■ EXERCISE ■
Could you copy every entry exactly, dropping the pictures?

■ GIVEN INFORMATION ■

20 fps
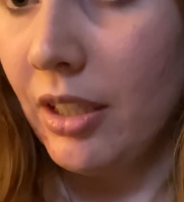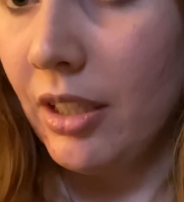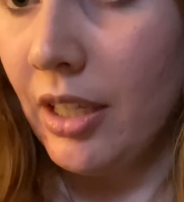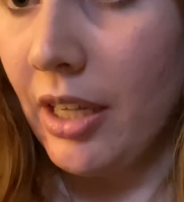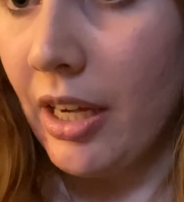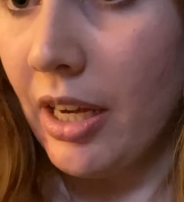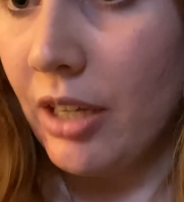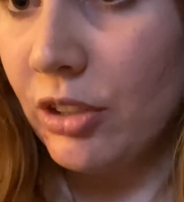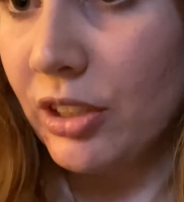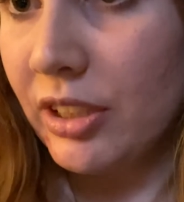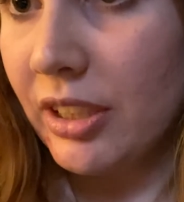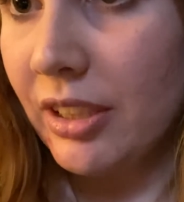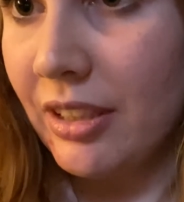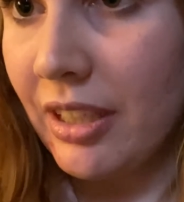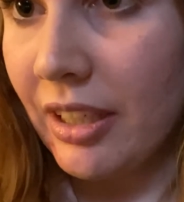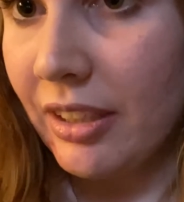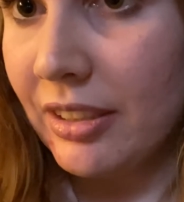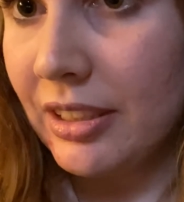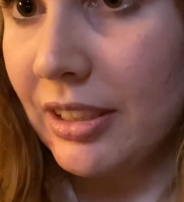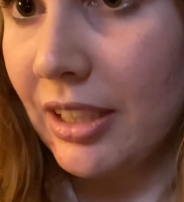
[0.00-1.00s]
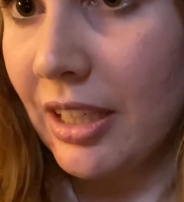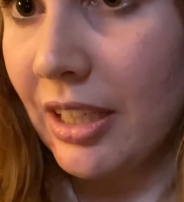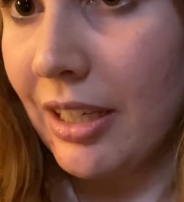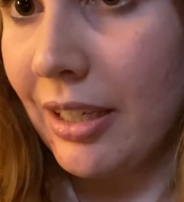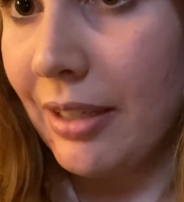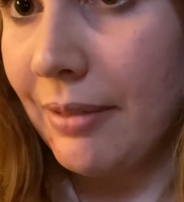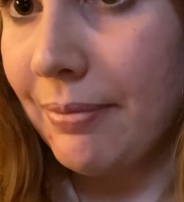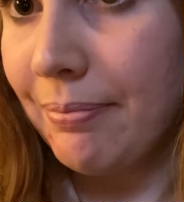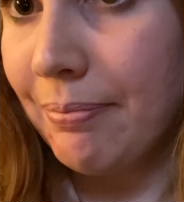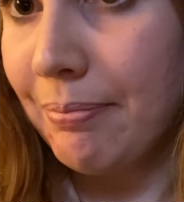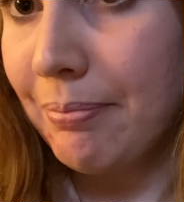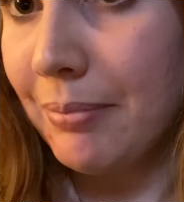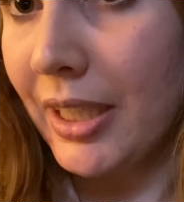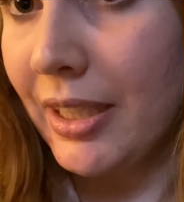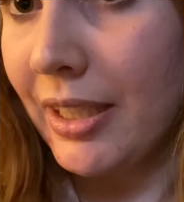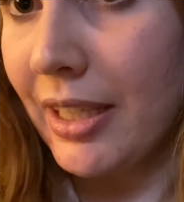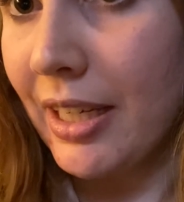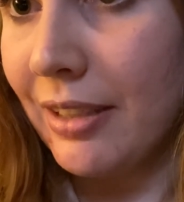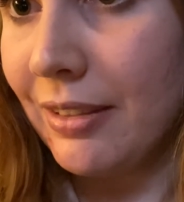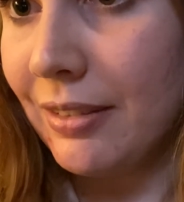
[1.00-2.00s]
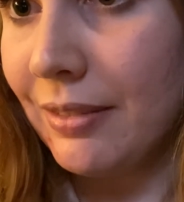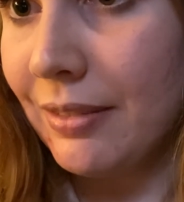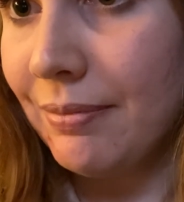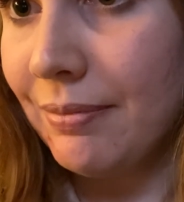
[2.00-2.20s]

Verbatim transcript: I'll see you next time. Bye now.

■ THE ANSWER ■
20 fps
[0.00-1.00s]
[1.00-2.00s]
[2.00-2.20s]

Verbatim transcript: I'll see you next time. Bye now.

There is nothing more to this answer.